====== Raw data ======

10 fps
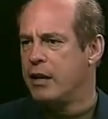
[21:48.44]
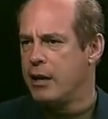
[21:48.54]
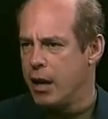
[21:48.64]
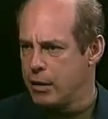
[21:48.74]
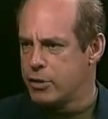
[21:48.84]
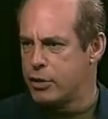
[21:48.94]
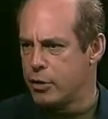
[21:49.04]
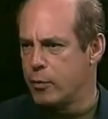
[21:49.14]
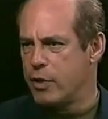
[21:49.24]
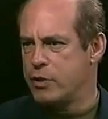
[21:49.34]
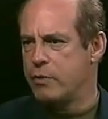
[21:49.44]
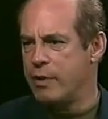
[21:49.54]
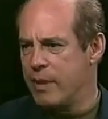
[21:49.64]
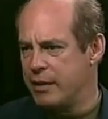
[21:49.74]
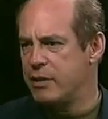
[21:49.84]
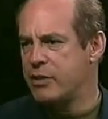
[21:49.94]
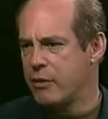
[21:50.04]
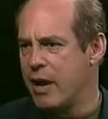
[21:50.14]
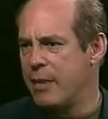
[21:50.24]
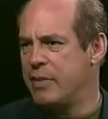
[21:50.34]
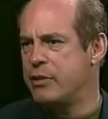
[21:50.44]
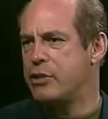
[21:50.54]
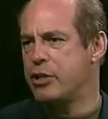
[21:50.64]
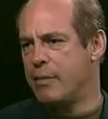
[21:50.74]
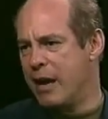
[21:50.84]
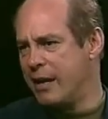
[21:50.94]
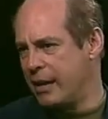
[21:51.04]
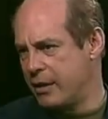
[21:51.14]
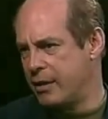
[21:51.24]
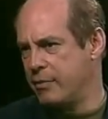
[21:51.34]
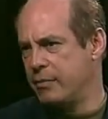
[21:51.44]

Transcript: culture, which we might describe as shamanic.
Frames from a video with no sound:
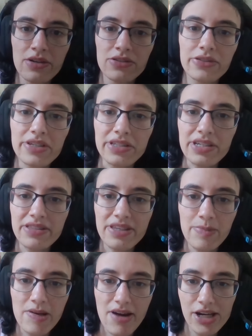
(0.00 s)
So this is the
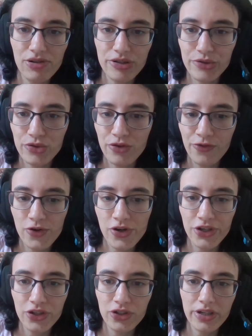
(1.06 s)
Mirai crystal for
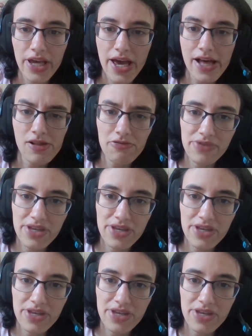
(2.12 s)
Cure Yell,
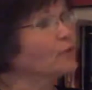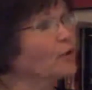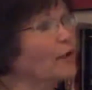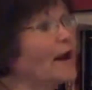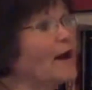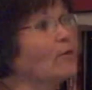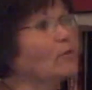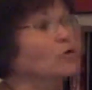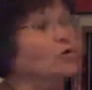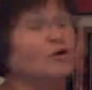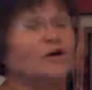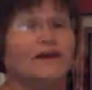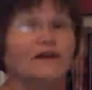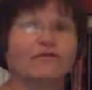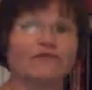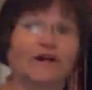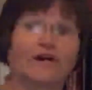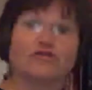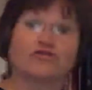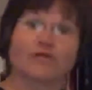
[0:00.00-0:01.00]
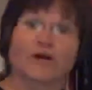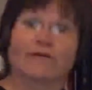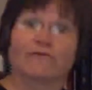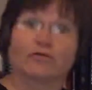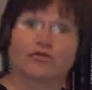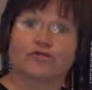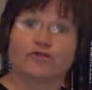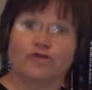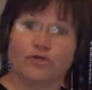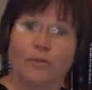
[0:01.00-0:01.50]
hour if I travel
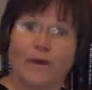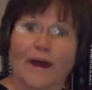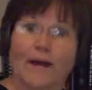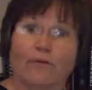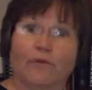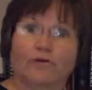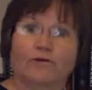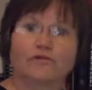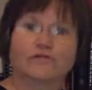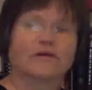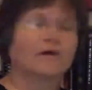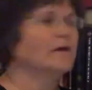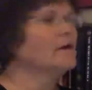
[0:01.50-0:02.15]
2 hours?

======

### Exercise
Would you write out an exact copy of the entries above, with no images?

### Answer space
10 fps
[21:48.44]
[21:48.54]
[21:48.64]
[21:48.74]
[21:48.84]
[21:48.94]
[21:49.04]
[21:49.14]
[21:49.24]
[21:49.34]
[21:49.44]
[21:49.54]
[21:49.64]
[21:49.74]
[21:49.84]
[21:49.94]
[21:50.04]
[21:50.14]
[21:50.24]
[21:50.34]
[21:50.44]
[21:50.54]
[21:50.64]
[21:50.74]
[21:50.84]
[21:50.94]
[21:51.04]
[21:51.14]
[21:51.24]
[21:51.34]
[21:51.44]

Transcript: culture, which we might describe as shamanic.
Frames from a video with no sound:
(0.00 s)
So this is the
(1.06 s)
Mirai crystal for
(2.12 s)
Cure Yell,
[0:00.00-0:01.00]
[0:01.00-0:01.50]
hour if I travel
[0:01.50-0:02.15]
2 hours?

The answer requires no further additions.